Ah, I'll never forget my first bag, purchased from a laundromat vending machine during my "Lost Year" in Barbourville. We were poor as the proverbial church mice, and my mother's only social life consisted of Friday night trips to the local Wash 'n' Dry. There were always enough quarters left, though, for a bag of Munchos and a can of Pepsi (not Coke back in 1984, because my main man Michael Jackson was telling me that Pepsi was the choice of a new generation.) I'm not sure why I first chose that bright orange bag over my perennial favorite, Grippo's Bar-B-Q; I guess I just needed some change with my change. But it was love at first bite.

They're not even called potato chips, though dehydrated potatoes are the first ingredient. They're "crisps" and bear little resemblance to any potato I've ever seen. In fact, they don't look like they came from anything actually found in nature. They're kinda yellow, and so thin you can see through them, and so dotted with precious little air pockets that if you hold one on your tongue, you can feel a peculiarly Rice Krispies-like snap, crackle, and pop. I imagine if you crumbled them in a bowl with milk you'd be able to hear it, too. And following them up with a dessert of Diet Coke and Mentos could possibly be lethal unless you're a really proficient burper.

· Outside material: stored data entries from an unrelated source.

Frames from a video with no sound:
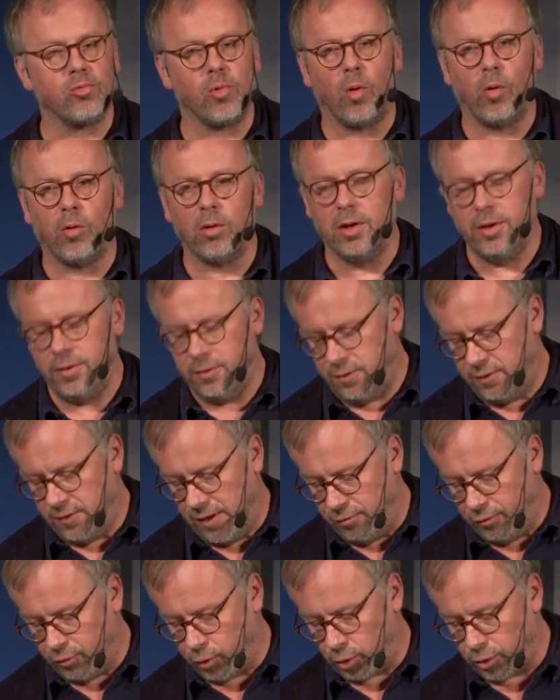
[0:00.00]
role in this
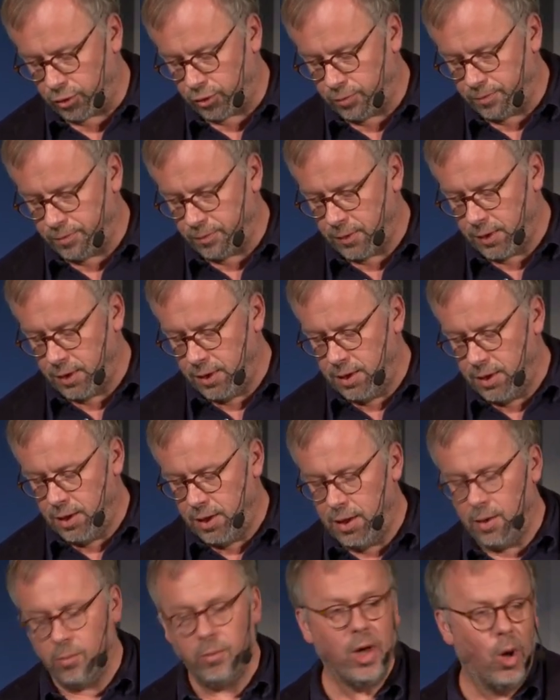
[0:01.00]
effort.
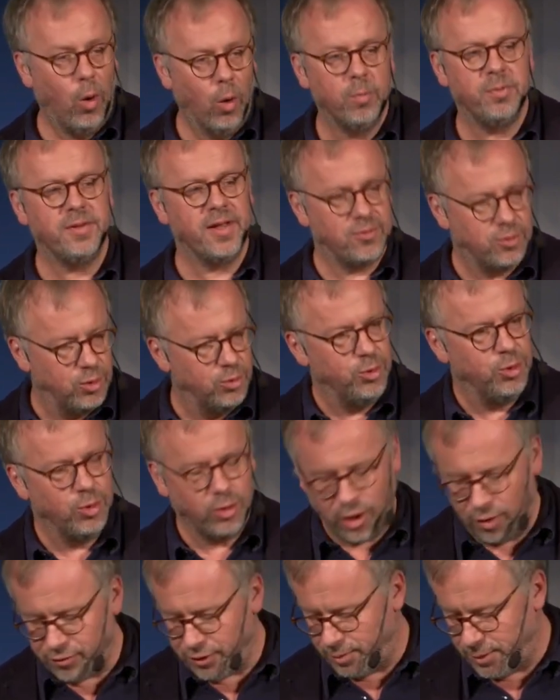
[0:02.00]
We hope that the new
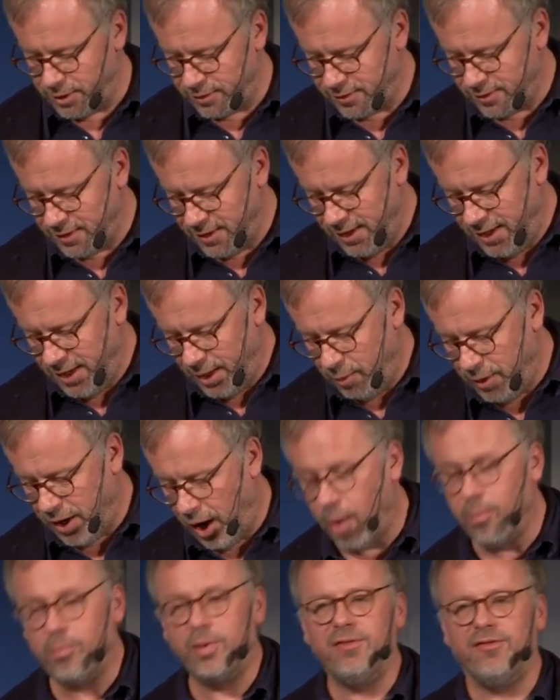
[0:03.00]
government will
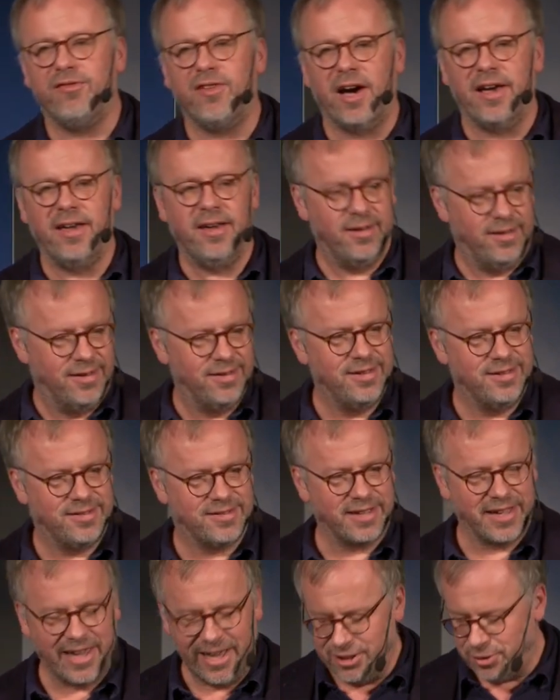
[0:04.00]
amplify
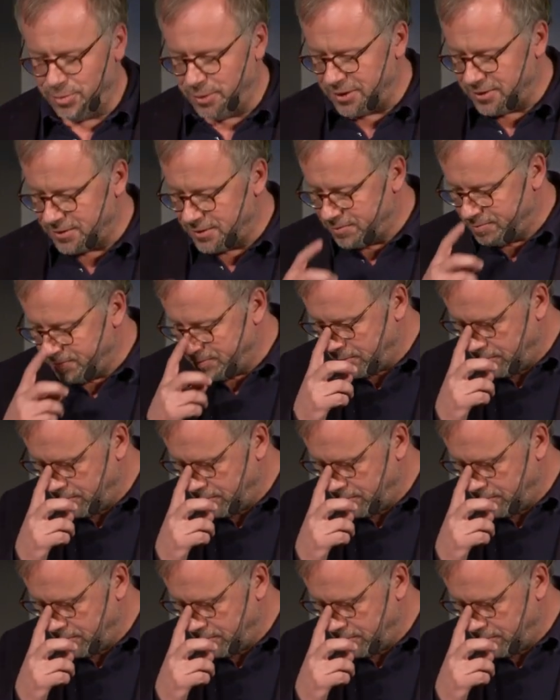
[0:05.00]
its engagement.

They're not healthy, I'm sure, since their only tenuous link to the vegetable world is that, before being dehydrated, cut to a width that borders on one-dimensional, puffed with air, blown in cornmeal, and fried in an oil that may or may not contain one or more of a variety of oils, they were once potatoes. And their fragility makes them not suitable for packing in a standard brown-bag lunch. But as an occasional snack, best enjoyed when you don't really need to hear the TV through the snap, crackle, and pop of chewing up all those air bubbles...it don't get no better.

And they recently dropped their price to $2 a bag, and actually put this on the packaging so that stores have to play along! See, it's recession-friendly.

I still like my Grippo's with southern delicacies like the fried bologna sandwich, and I like regular Husman's or Lay's chips with my lunchtime ham and cheese. But the snack I love best comes in an orange Mylar bag and defies categorization. It is itself, and it is Munchos.

Can I get some Munchos love up in here? Anybody else a fan?